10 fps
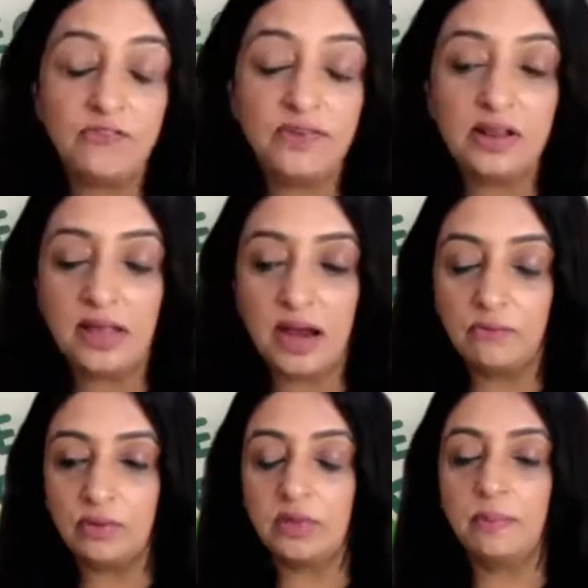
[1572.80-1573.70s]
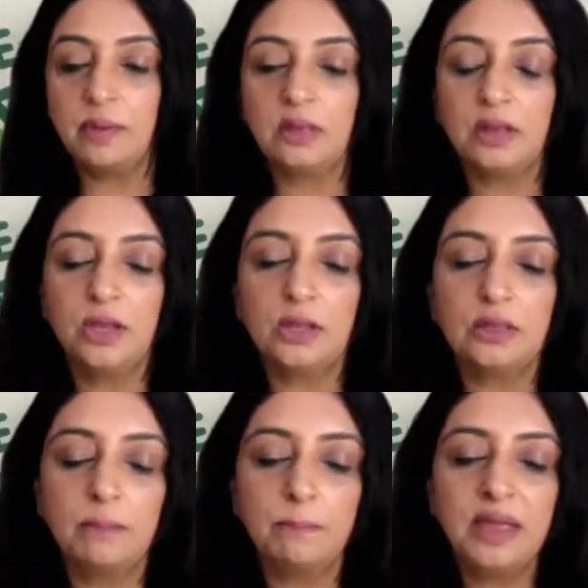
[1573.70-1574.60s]
feel that
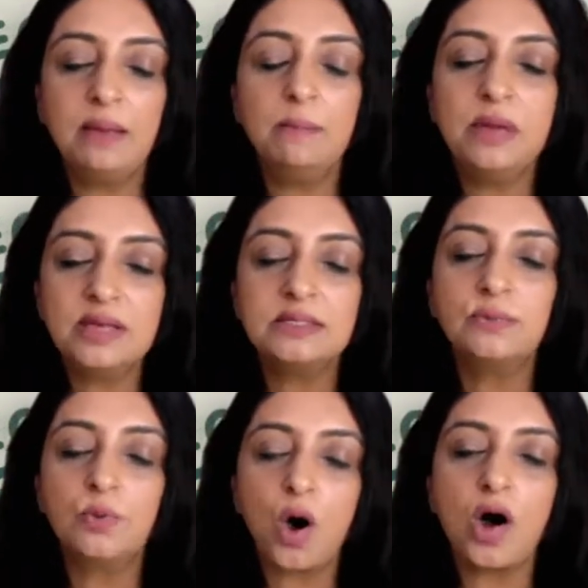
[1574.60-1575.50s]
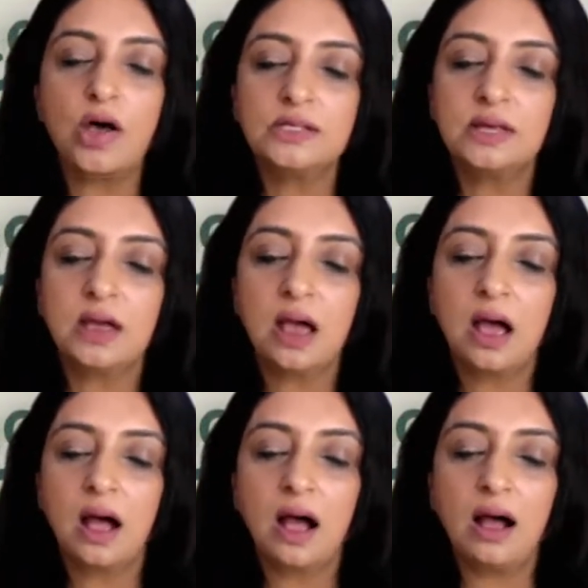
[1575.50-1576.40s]
the big miss was,
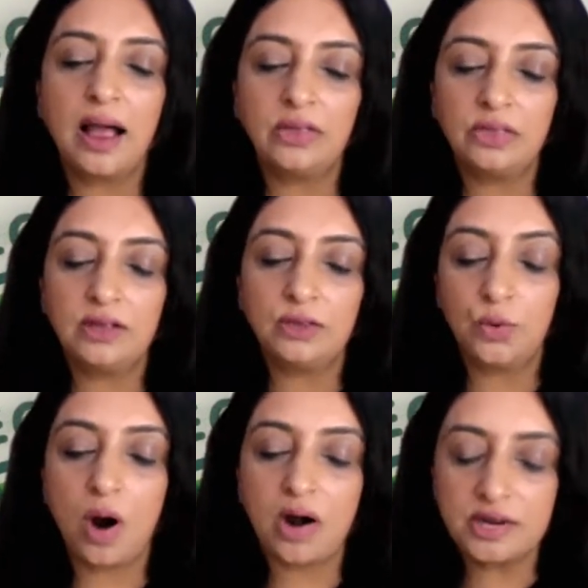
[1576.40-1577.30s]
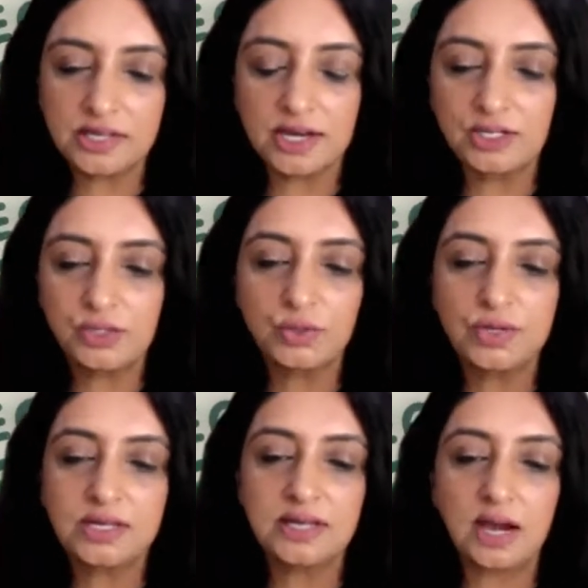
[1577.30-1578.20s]
I think through our
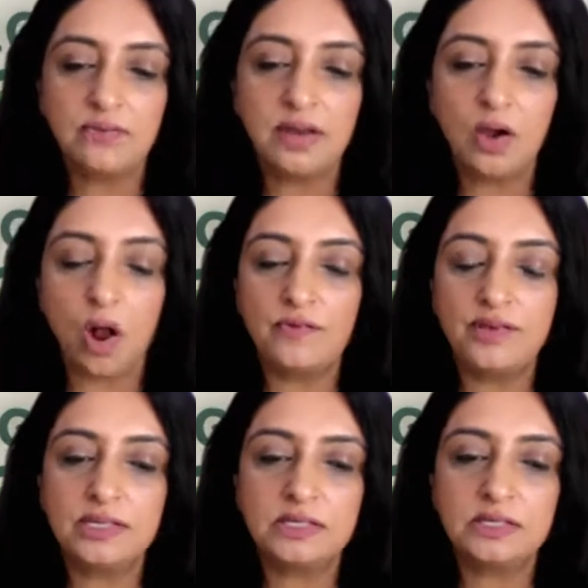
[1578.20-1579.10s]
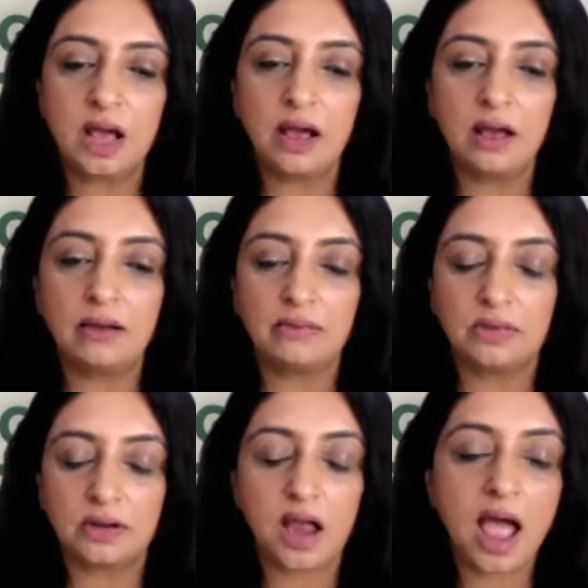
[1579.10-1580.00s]
centuries, that we always,
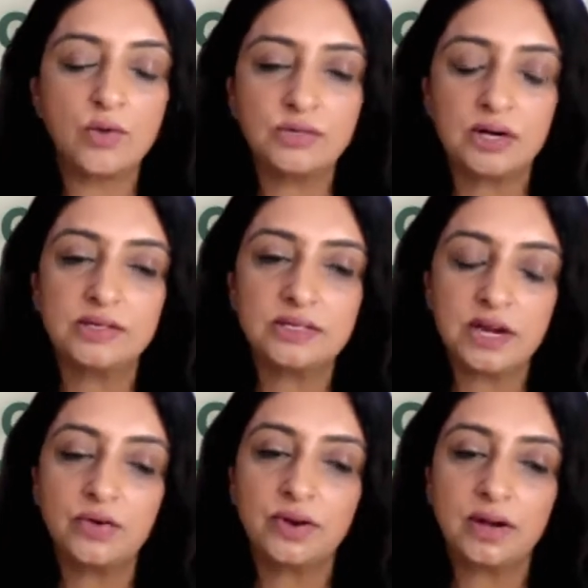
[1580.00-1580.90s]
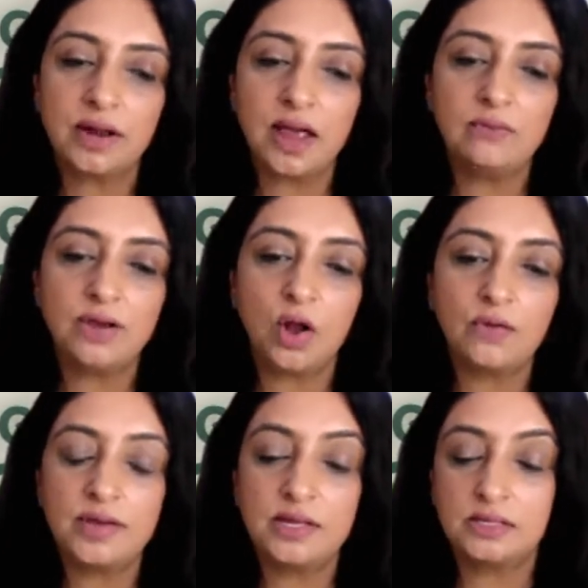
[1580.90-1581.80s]
the cows are sacred and we
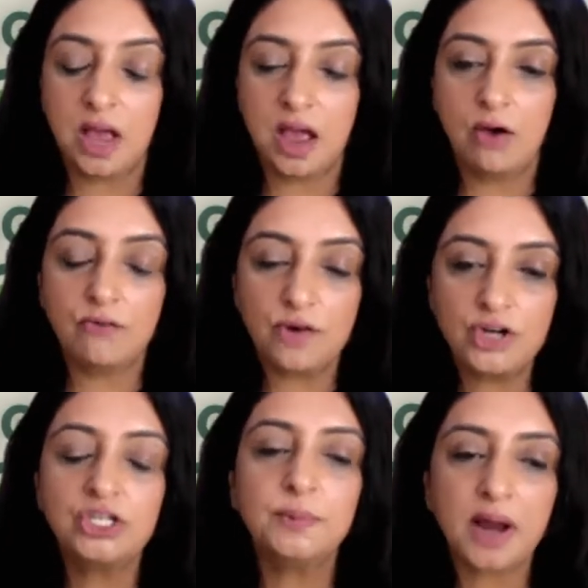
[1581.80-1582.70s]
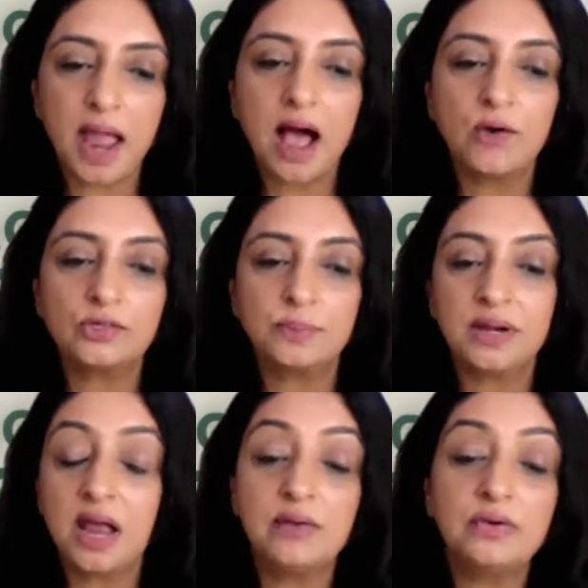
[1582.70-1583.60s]
always worship cows, but
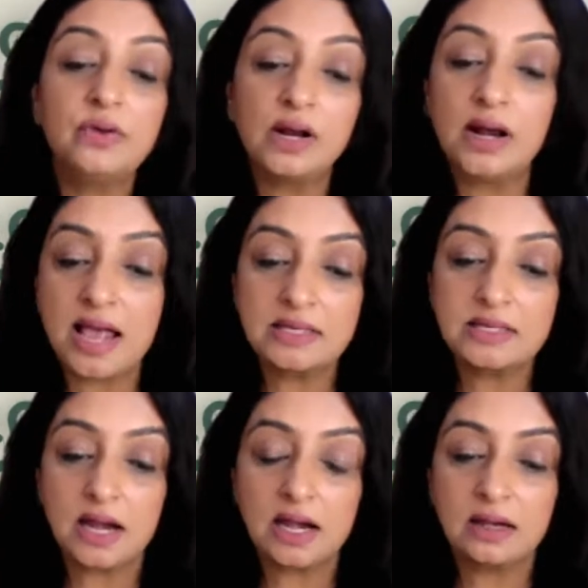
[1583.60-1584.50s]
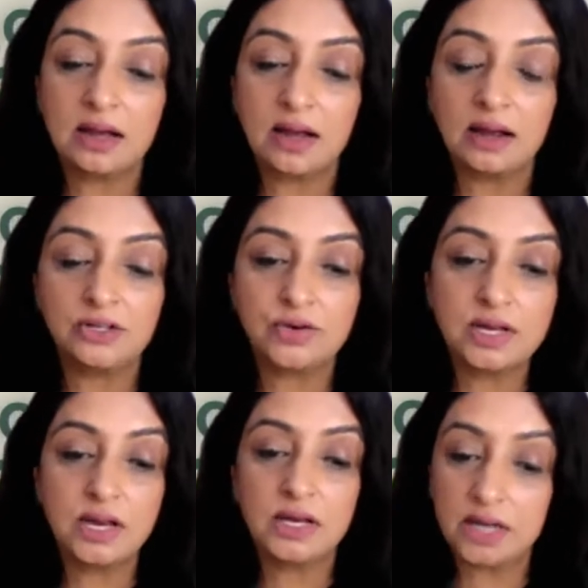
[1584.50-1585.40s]
never realized that
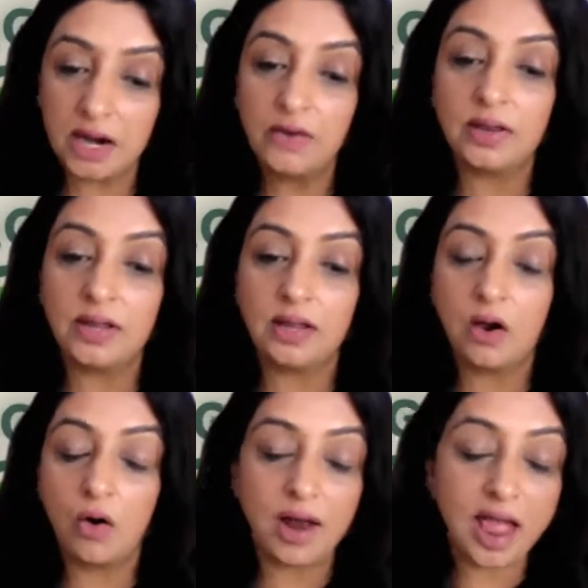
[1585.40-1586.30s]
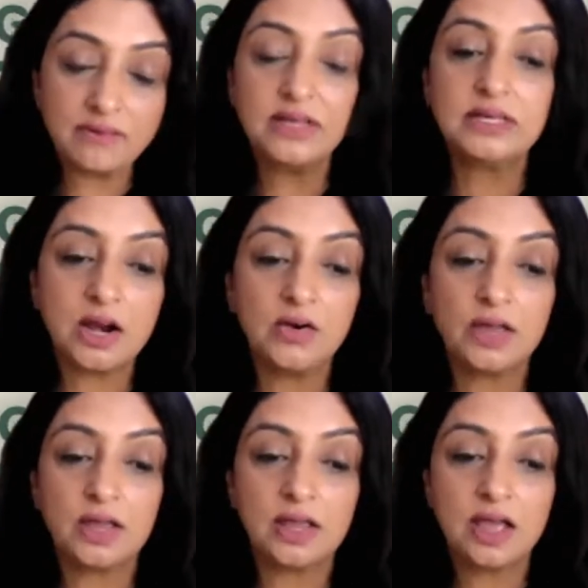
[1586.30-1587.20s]
drinking dairy or having
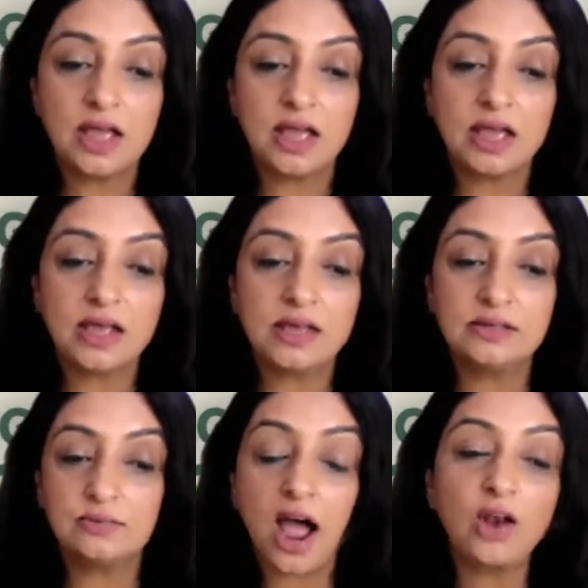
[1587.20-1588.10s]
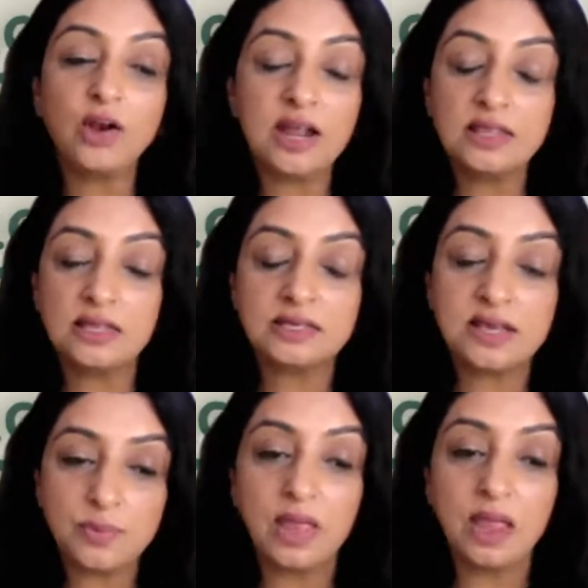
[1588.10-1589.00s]
dairy is violating the
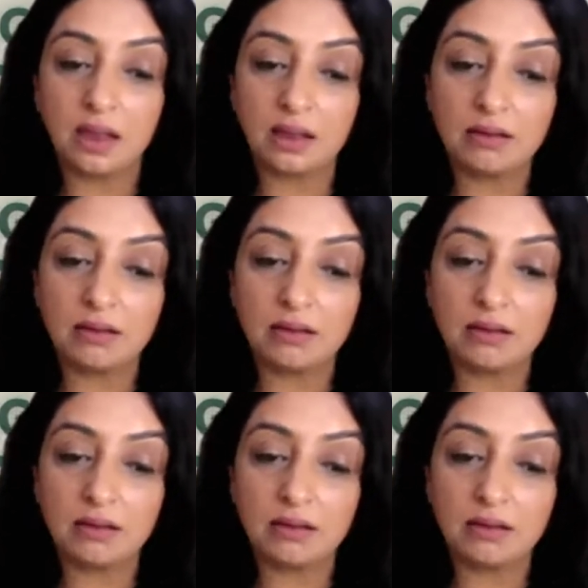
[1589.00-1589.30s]
same thing.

Activity.
Everything in the data except the pictures must be retyped exactly.

Response box.
10 fps
[1572.80-1573.70s]
[1573.70-1574.60s]
feel that
[1574.60-1575.50s]
[1575.50-1576.40s]
the big miss was,
[1576.40-1577.30s]
[1577.30-1578.20s]
I think through our
[1578.20-1579.10s]
[1579.10-1580.00s]
centuries, that we always,
[1580.00-1580.90s]
[1580.90-1581.80s]
the cows are sacred and we
[1581.80-1582.70s]
[1582.70-1583.60s]
always worship cows, but
[1583.60-1584.50s]
[1584.50-1585.40s]
never realized that
[1585.40-1586.30s]
[1586.30-1587.20s]
drinking dairy or having
[1587.20-1588.10s]
[1588.10-1589.00s]
dairy is violating the
[1589.00-1589.30s]
same thing.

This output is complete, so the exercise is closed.